Only loved my children; only seen one more chance at redemption with every calamity. That’s why I call to you, my son in the other window, now.

Look to the apple cellar, where your father tumbled on his death and where you stored your guilt for wrongs and injustices that may never be righted: the burrow, the furrow, the depression no escape act can release us from. American as pie. For a while you got away – we all did – with pretending your actions were somebody else’s, or, worse, that because your heart was pure your deeds were justified. Your mistake was in confusing innocence with naïveté. You can’t hold onto the one forever, and clinging to the other will only bring trouble. You see that now they’re tearing the barn down. It’s over.

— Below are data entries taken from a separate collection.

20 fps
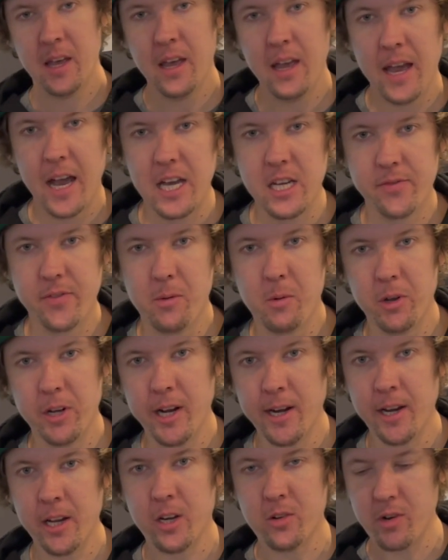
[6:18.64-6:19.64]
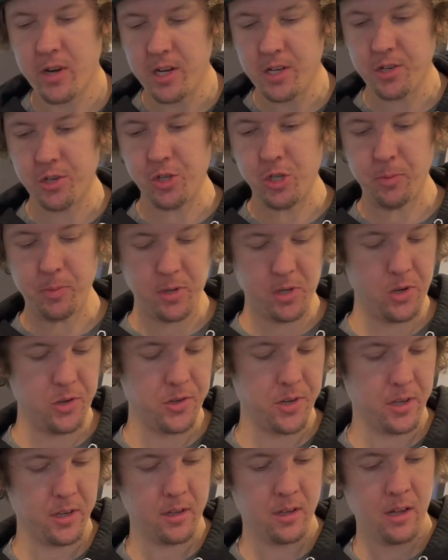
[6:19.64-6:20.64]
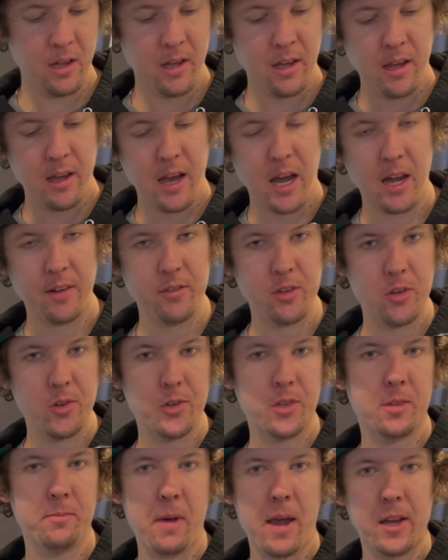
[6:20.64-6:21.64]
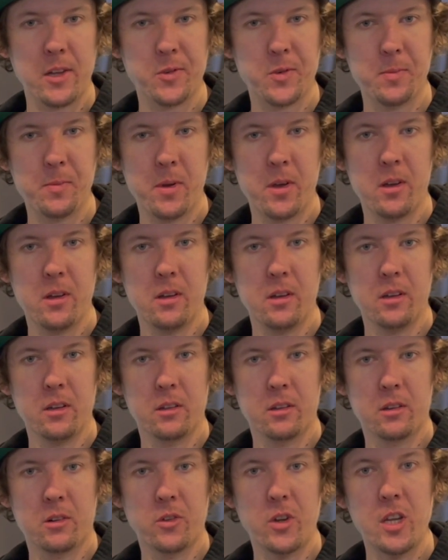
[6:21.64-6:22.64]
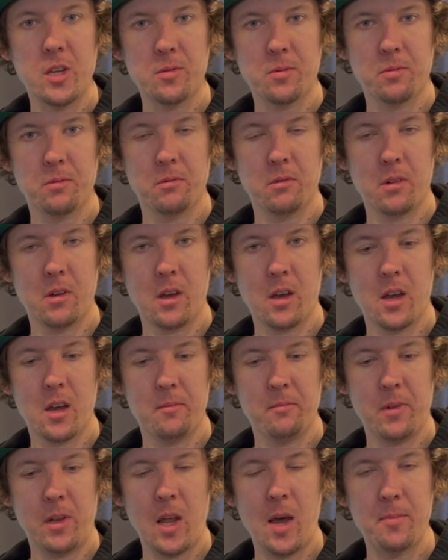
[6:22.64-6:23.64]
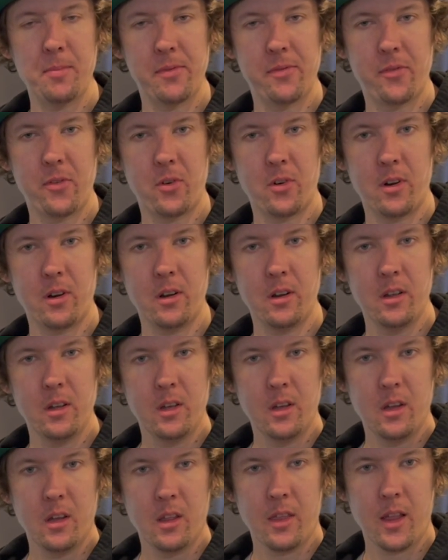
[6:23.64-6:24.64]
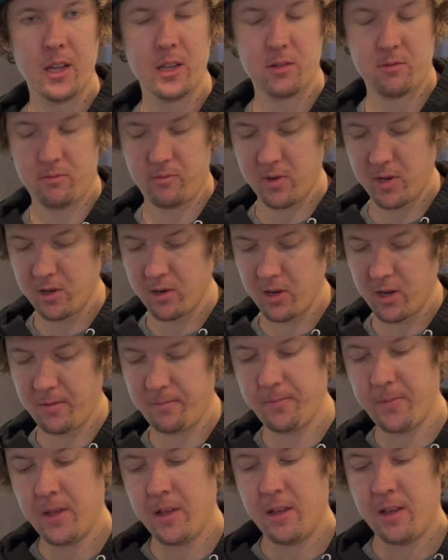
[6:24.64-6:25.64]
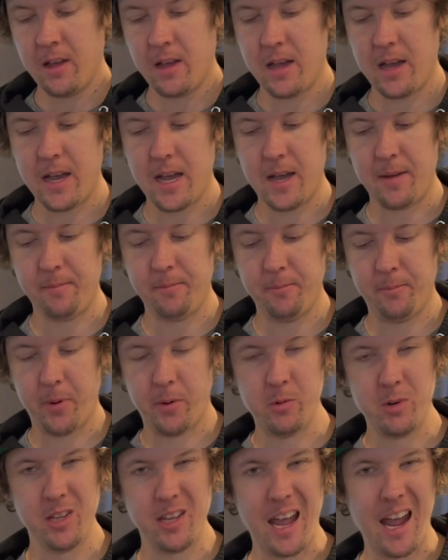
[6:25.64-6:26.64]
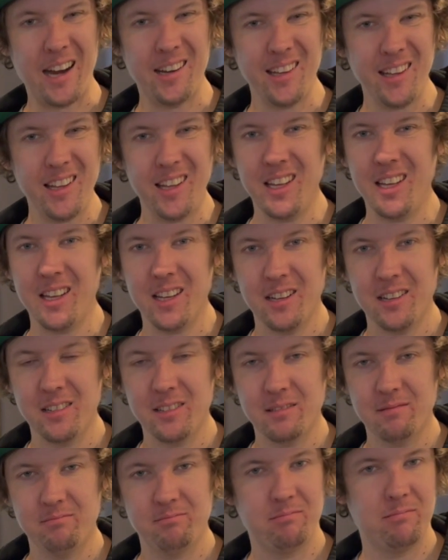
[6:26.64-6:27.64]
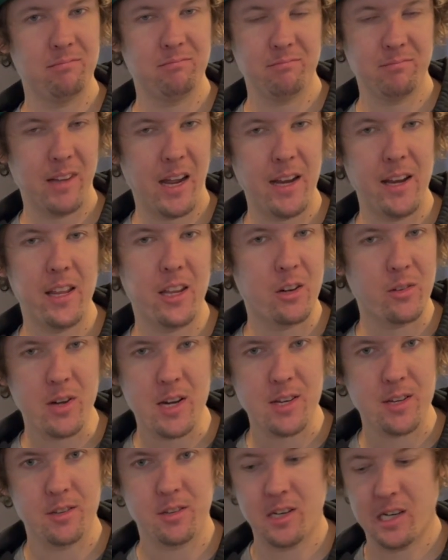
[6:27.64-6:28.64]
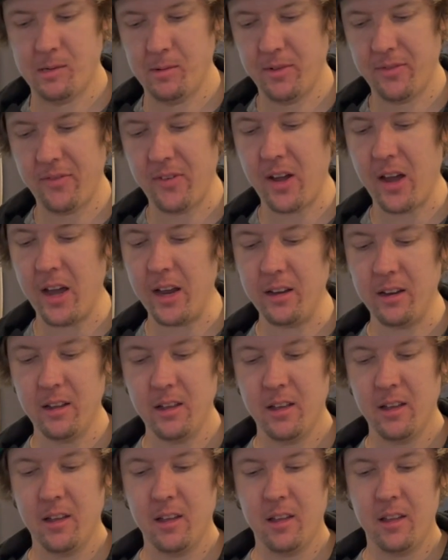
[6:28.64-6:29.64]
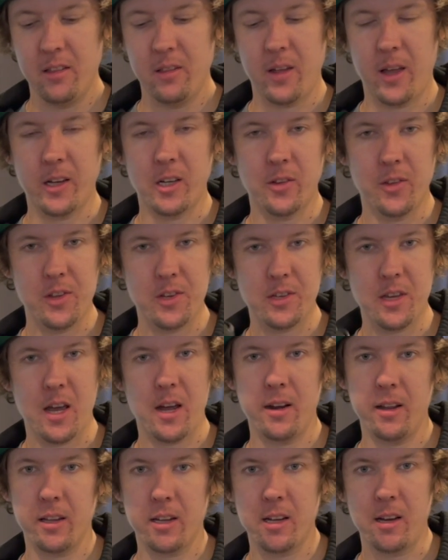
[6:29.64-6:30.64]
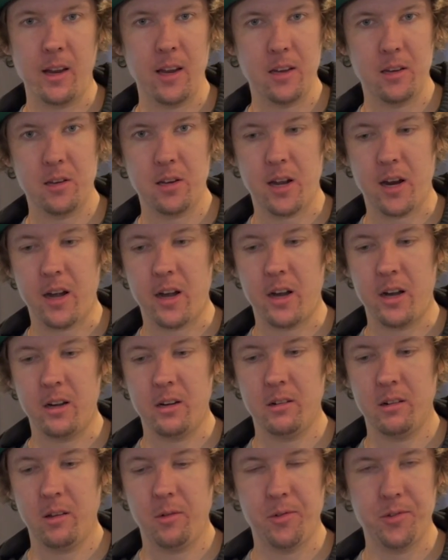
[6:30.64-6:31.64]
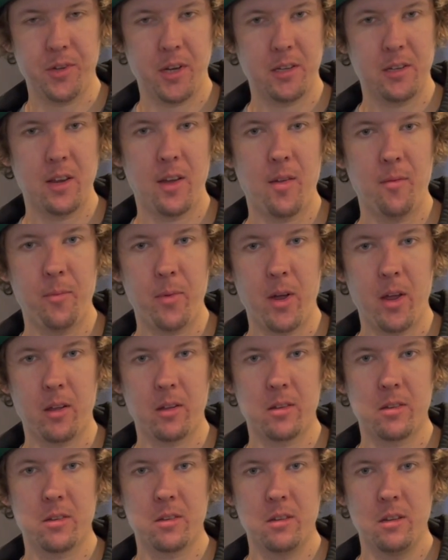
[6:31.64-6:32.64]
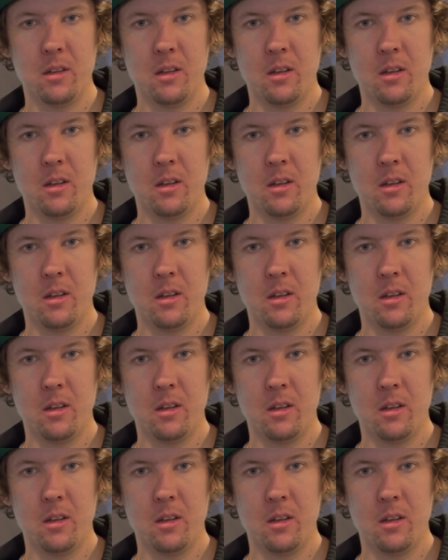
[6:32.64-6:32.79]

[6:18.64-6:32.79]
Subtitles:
As for what kind of grease you should be using, I've used the Maxima grease a lot before. That's really good. But really any grease is going to be fine. I got this down at Canadian Tire. It was like 10 bucks.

Still, I know you and I know your capabilities. You were written brilliant. You were given skills like no one else, and you were honed to make use of them. As many personalities as you contain, you’re gifted enough to command; as many limitations as were imposed on you, you’ve found a way to transcend. (The original meaning of the term changeling is one given to change.) You were conceived in an act of reinvention after all, an escape from the impossible.

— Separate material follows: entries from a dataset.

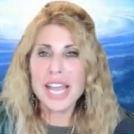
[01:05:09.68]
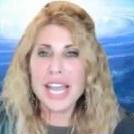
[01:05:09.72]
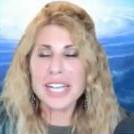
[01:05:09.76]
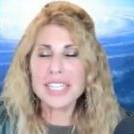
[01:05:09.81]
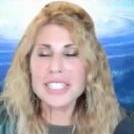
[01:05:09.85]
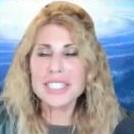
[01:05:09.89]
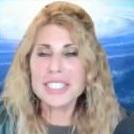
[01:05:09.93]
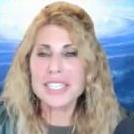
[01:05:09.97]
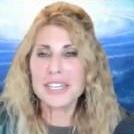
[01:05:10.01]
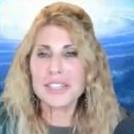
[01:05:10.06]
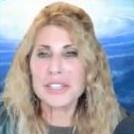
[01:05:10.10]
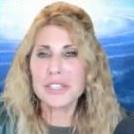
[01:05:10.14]

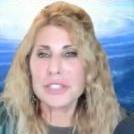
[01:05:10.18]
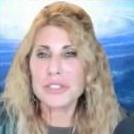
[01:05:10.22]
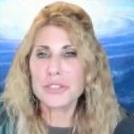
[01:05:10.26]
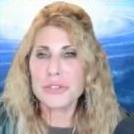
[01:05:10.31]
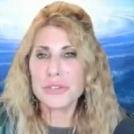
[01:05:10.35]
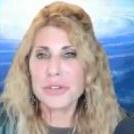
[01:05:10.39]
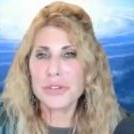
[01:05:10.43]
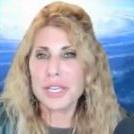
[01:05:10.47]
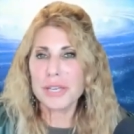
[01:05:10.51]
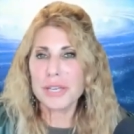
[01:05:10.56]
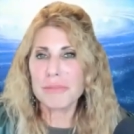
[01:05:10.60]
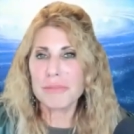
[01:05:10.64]
next year to
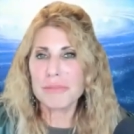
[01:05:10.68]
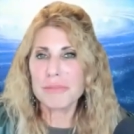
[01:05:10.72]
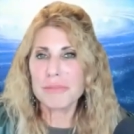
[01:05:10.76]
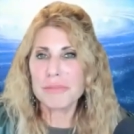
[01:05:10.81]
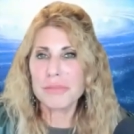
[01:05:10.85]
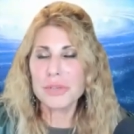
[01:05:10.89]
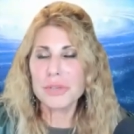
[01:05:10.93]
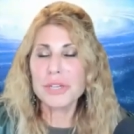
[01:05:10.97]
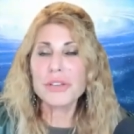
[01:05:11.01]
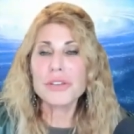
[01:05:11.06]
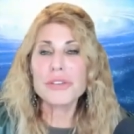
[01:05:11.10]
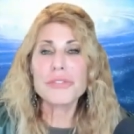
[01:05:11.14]
dream?
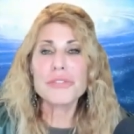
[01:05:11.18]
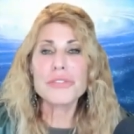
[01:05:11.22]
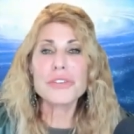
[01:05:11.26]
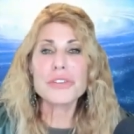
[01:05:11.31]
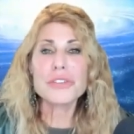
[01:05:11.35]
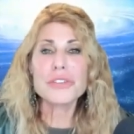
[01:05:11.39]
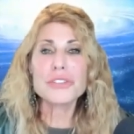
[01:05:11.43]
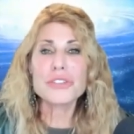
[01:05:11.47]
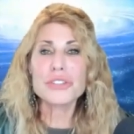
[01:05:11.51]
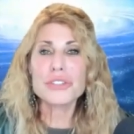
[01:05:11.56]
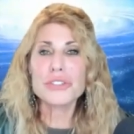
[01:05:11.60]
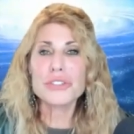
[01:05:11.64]
What are your
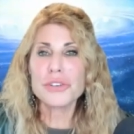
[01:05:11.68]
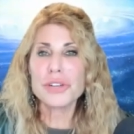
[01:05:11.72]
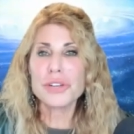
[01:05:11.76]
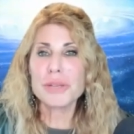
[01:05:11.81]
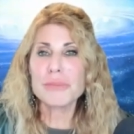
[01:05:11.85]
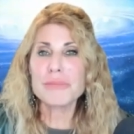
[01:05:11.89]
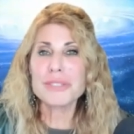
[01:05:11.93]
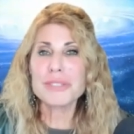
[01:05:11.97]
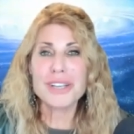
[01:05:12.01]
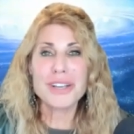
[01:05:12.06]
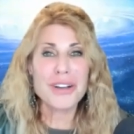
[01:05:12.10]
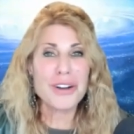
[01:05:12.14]
future
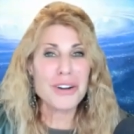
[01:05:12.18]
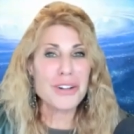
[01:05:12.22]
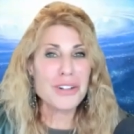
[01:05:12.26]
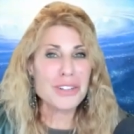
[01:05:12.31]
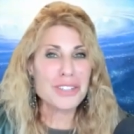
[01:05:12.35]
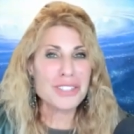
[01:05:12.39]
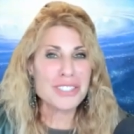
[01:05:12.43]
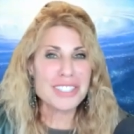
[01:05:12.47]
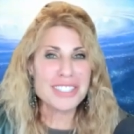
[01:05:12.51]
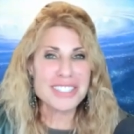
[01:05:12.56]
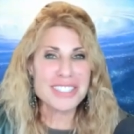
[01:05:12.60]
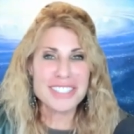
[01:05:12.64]
dreams and
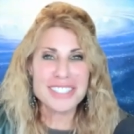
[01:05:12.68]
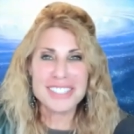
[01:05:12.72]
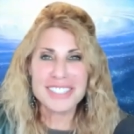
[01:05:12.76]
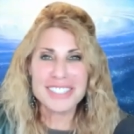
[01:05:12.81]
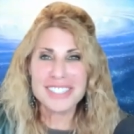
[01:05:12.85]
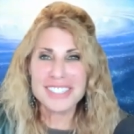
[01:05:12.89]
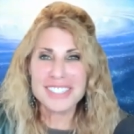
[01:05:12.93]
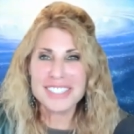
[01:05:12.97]
goals?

So don’t focus on what your author has done to contain you; he couldn’t help it, himself. Focus on the ways he birthed you too, from the drainpipe he has you emerge from in the beginning to the vaginal slit in the circus tent and the apple-cellar womb he bears you out of in the end. At the same fair you found the Hydrocephalic Boy you also witnessed the magic act you figured out by playing The Game on the charlatan performing it, the trick that helped you escape the fiery end meant for you as well. (Your author gave you an Out.) Your final getaway may be in escaping this family and recreating yourself as conjuror of your own fate, yet.

As troubling as Mulligan’s ending may be, there’s another aspect to it. For all its hopelessness, the film offers no indication that your imaginative playbook is played out. As with the Starchild Arthur C. Clarke wrote in his novelization of 2001, anything can happen.

It is time for the changeling to realize himself. It is time to give up the act.